There’s a growing phenomenon in our neighborhood. My wife and daughter started noticing it first. Small clumps of hair on the road. At first glance we thought they were roadkill, but out here in the Hunter’s Point/Bay View district of San Francisco there really isn’t much wildlife. I mean, there’s wild life, just not so much wildlife. Not with hair that long anyway. Soon we started noticing different colors. Bleach blond, purple, pink. It was clear what we were seeing on a daily basis—on the streets, on the sidewalks, and in the gutter—were weaves. Lost, loose, and drifting. Street weaves.
My nine-year old suggested we make a calendar. For each street weave we saw, we could pull over, take a picture, and make a nice menagerie of photos. But it soon became clear there were too many choices, too many options, too many weaves.
I pointed out the phenomena to my older son, and, without missing a beat, he tells me, “Oh yeah, those are tumbleweaves.” I laughed out loud. Perfect.
Of course it was already a thing. I got to googling and found endless posts and photos, the Urban Dictionary definition, several Instagram pages, and … even a band.
This wouldn’t be the first time I was late to the party with things I thought were wholly mine, but I guess the allure, the attraction, the intrigue of the tumbleweave pulls everyone in. Why? I think it’s the mystery, the story behind the weave. One never imagines a gust of wind planting that weave in the gutter, it’s always something darker, more violent. The chaos of a clump of hair on the sidewalk looks like a crime scene, an aftermath. It fires the imagination.
It got me thinking about where I find inspiration. It’s not always what you see, it’s how you see it. I’ve always been cursed with my imagination. I remember, as a child, sitting in the backseat of my parent’s station wagon and gazing out the window. We’d drive past serene suburbs and I’d look at the front doors on the houses and every door I saw I wondered what kinds of fights made it slam shut on a nightly basis. I pictured angry teens kicking it shut as they yelled “piss off” on their way out in the world. I pictured S.W.A.T. teams kicking in those same doors to defuse domestic violence situations and kidnappings. I imagined criminals of all kinds picking those locks in the wee hours.
And that was just the front door. Don’t get me started on what I thought was going on behind the curtains.
Seeing life through this dark prism gave me no solace, no comfort. When I grew a little older it may have even fostered some paranoia, some unbalanced fear. It seemingly did nothing to enrich my life. Until I became a writer. Finally my spin on things was rewarded.

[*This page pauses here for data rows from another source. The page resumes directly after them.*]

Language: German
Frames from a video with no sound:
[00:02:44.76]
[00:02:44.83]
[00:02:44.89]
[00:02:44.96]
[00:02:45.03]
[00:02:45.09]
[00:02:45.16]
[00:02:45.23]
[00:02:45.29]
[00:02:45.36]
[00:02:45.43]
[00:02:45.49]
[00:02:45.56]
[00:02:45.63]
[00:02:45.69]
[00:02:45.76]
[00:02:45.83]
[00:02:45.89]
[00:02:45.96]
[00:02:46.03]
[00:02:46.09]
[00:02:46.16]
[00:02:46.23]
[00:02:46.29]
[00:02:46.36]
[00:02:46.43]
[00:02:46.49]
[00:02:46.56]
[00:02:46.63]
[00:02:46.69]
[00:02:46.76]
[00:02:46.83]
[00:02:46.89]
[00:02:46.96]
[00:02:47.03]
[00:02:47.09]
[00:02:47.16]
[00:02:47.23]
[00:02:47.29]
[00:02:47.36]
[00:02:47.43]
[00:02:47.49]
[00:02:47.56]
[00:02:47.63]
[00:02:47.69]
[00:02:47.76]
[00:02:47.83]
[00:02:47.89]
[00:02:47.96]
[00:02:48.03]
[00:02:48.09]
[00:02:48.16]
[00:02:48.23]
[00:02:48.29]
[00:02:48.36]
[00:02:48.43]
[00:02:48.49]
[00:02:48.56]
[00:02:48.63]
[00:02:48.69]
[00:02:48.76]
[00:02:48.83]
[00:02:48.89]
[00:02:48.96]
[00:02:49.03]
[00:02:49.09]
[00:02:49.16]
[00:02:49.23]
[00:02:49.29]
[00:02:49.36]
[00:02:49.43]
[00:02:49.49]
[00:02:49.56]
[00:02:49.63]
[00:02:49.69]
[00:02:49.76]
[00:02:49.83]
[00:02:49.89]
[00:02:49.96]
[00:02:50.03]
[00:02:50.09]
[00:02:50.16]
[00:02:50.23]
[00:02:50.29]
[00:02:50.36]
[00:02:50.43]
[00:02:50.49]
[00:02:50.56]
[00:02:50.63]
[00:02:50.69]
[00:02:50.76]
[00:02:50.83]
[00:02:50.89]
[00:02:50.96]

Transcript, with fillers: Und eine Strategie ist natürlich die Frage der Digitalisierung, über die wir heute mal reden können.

With American Static, my new novel from Down & Out Books, there was no secret well of inspiration, no story ripped from today’s headlines, no horrific life experience. It was me driving by a rural bus stop, seeing a kid smoking a cigarette. That was it. I saw something that wasn’t there. An innocuous common occurrence that I somehow misinterpreted. That got the ball rolling. That was enough.
Soon there was a backpack, a mysterious stranger, a quest for a girl. Then a bad cop, a couple of good cops, a winding chase, and a scandal that burned down San Francisco’s city hall. But it all started with that innocent kid stealing a way a peaceful moment with a cigarette.
So, ultimately, although the physical source of inspiration may seem mundane, the catalyst is still in the recesses of a twisted imagination. You don’t need to seek out inspiration, it’s already inside you, coiled and ready.